▶ Data below
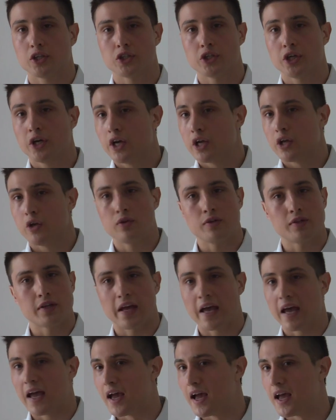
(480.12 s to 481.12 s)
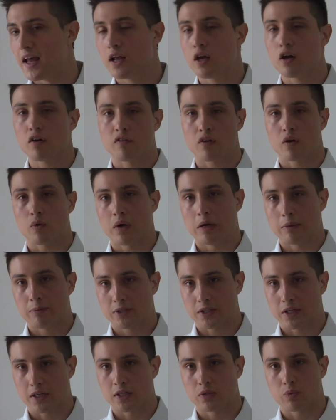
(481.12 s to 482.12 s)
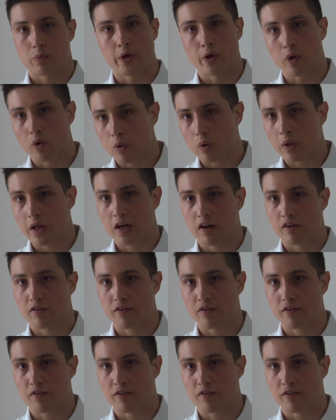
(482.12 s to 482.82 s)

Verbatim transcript: touch using any of our websites. We all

▶ Your task
Since the pictures are not part of the copy, transcribe only the remaining material, exactly.

▶ Result of this task
(480.12 s to 481.12 s)
(481.12 s to 482.12 s)
(482.12 s to 482.82 s)

Verbatim transcript: touch using any of our websites. We all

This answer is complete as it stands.